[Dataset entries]
Content starts

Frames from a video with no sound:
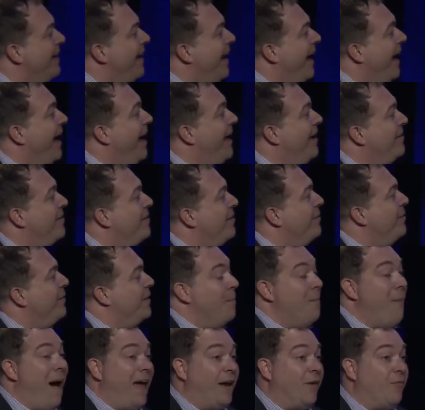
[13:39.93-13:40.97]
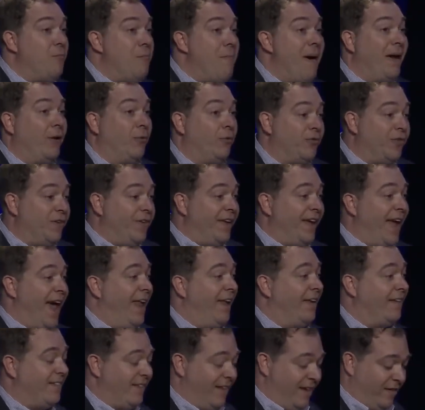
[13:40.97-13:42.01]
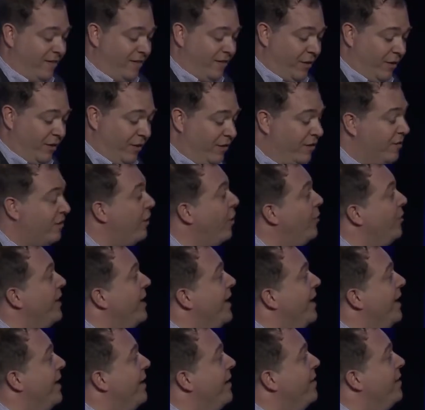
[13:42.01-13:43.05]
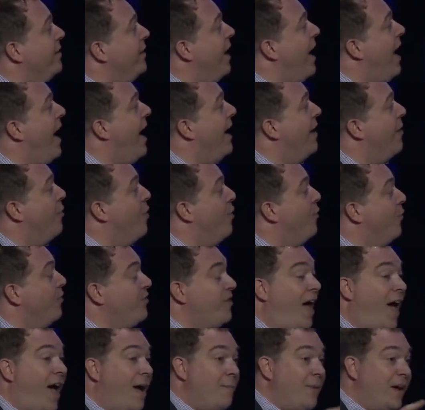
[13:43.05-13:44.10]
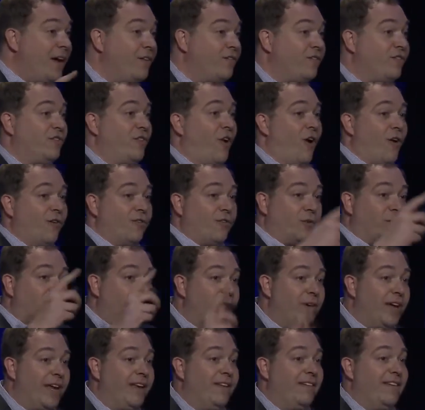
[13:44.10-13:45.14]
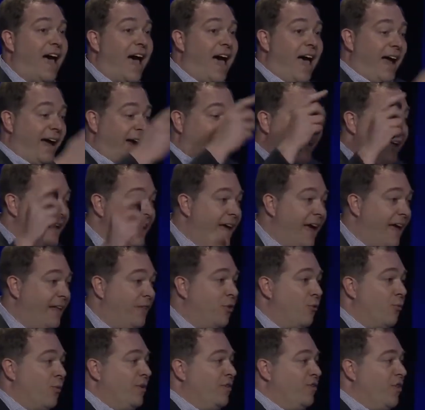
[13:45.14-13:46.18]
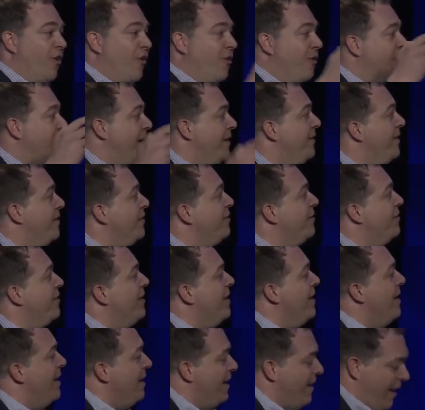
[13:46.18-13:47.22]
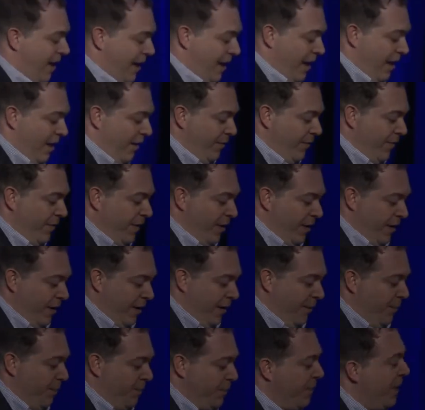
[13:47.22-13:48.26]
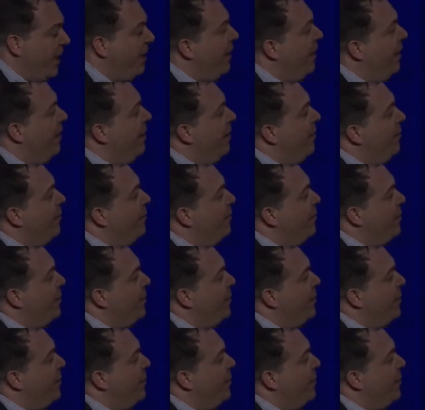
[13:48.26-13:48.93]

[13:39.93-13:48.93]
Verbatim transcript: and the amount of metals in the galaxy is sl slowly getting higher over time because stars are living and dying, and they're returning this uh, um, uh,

Content ends

Task item: Hand back the data above exactly, leaving out all pictures.

Answer for the task:
Frames from a video with no sound:
[13:39.93-13:40.97]
[13:40.97-13:42.01]
[13:42.01-13:43.05]
[13:43.05-13:44.10]
[13:44.10-13:45.14]
[13:45.14-13:46.18]
[13:46.18-13:47.22]
[13:47.22-13:48.26]
[13:48.26-13:48.93]

[13:39.93-13:48.93]
Verbatim transcript: and the amount of metals in the galaxy is sl slowly getting higher over time because stars are living and dying, and they're returning this uh, um, uh,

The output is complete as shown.